Jan. 10, 2007
 
HEALTH: Risks of Blood Thinner Cited in Study
 
By Lee Bowman
Scripps Howard News Service
 
Rates of brain hemorrhages associated with the use of blood-thinning drugs increased by five times during the 1990s, and rose tenfold in people 80 and older, according to a new study published this week.
 
Writing in the journal Neurology, researchers at the University of Cincinnati said they built a database of all patients in the greater Cincinnati area hospitalized for the first time with a stroke caused by bleeding within the brain during three periods: 1988, 1993-94 and 1999.
 
In 1988, the annual rate of hemorrhages associated with use of blood-thinning drugs was .8 cases per 100,000 people. In 1999, the rate had increased to 4.4 cases per 100,000 people. And for people 80 and older, the rate increased from 2.5 per 100,000 in 1988 to 45.9 in 1999.
 
The researchers attribute almost all the increase to greater use of the blood-thinning drug warfarin.

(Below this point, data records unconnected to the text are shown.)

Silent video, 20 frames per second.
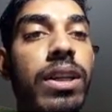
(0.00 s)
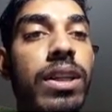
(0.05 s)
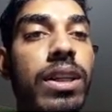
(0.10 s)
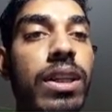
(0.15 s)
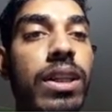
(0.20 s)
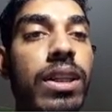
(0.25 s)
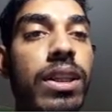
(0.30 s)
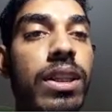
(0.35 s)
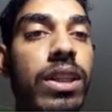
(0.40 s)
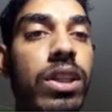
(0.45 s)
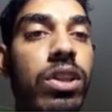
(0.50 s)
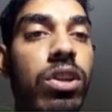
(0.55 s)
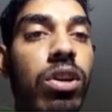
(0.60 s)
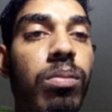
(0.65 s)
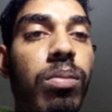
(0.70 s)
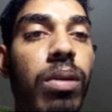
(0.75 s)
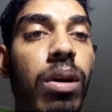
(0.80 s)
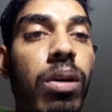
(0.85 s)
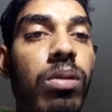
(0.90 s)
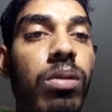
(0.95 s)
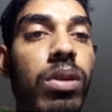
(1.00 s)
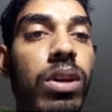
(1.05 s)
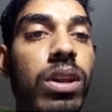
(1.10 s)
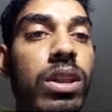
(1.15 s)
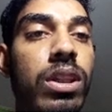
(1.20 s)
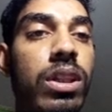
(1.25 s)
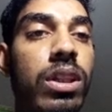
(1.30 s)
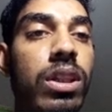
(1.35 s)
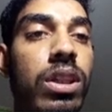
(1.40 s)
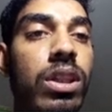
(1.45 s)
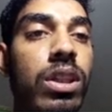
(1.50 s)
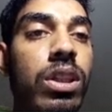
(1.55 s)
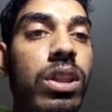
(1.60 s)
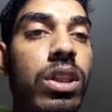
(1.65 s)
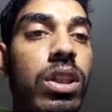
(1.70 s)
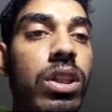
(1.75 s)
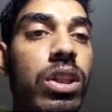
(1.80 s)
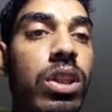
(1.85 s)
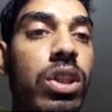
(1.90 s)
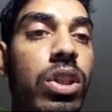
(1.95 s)
This compound is
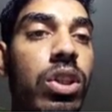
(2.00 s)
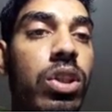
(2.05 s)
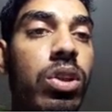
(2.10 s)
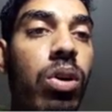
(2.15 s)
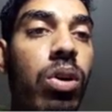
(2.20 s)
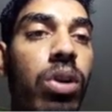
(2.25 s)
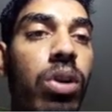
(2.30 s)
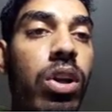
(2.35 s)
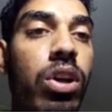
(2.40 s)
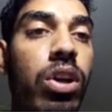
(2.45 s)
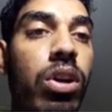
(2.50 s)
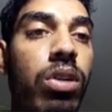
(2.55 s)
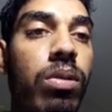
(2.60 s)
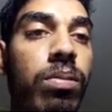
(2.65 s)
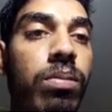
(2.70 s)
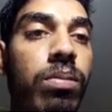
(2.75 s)
sodium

Prescription of the drug increased during the 1990s after studies showed it reduces the risk of ischemic stroke (caused by blood clots in the brain) among people with atrial fibrillation, a condition that causes irregular heart rhythm and becomes more common as people age.
 
The abnormal rhythm condition, which is marked by rapid contractions of the heart, increases the likelihood that blood clots will form that can travel to the brain and raises a patient's overall risk for a stroke fivefold. It is believed to account for about 80,000 blood-clot-induced strokes, which represent 80 percent of all strokes, each year.
 
Thus, the Cincinnati study, like some previous research, suggests that despite the increased risk of bleeding strokes, "for many people, the benefits of preventing ischemic stroke continue to outweigh the risk of a hemorrhagic stroke," said Dr. Matthew Flaherty, a neurologist and lead author of the study.
 
In another study published last summer, researchers from California and Massachusetts followed more than 13,000 patients with atrial fibrillation for an average of about two-and-a-half years and found that 170 taking warfarin suffered major brain hemorrhages, compared with 162 episodes for patients who were not taking the blood thinner.
 
"Our findings showed that although older patients have a greater risk for hemorrhage, the overall likelihood of hemorrhage on warfarin is relatively small, especially when one considers the benefits of stroke prevention," said Dr. Margaret Fang, an assistant professor of medicine at the University of California-San Francisco and the lead author of that study.
 
Flaherty said while his team's findings plot an increase in the incidence of bleeding strokes linked to use of the blood thinner, the study "should not discourage the use of warfarin when appropriate.
 
"Doctors can use these findings to make sure they are weighing the risks and benefits of warfarin use for their patients. And the results may stimulate efforts to develop safer alternatives to warfarin and better treatments for people with brain hemorrhages."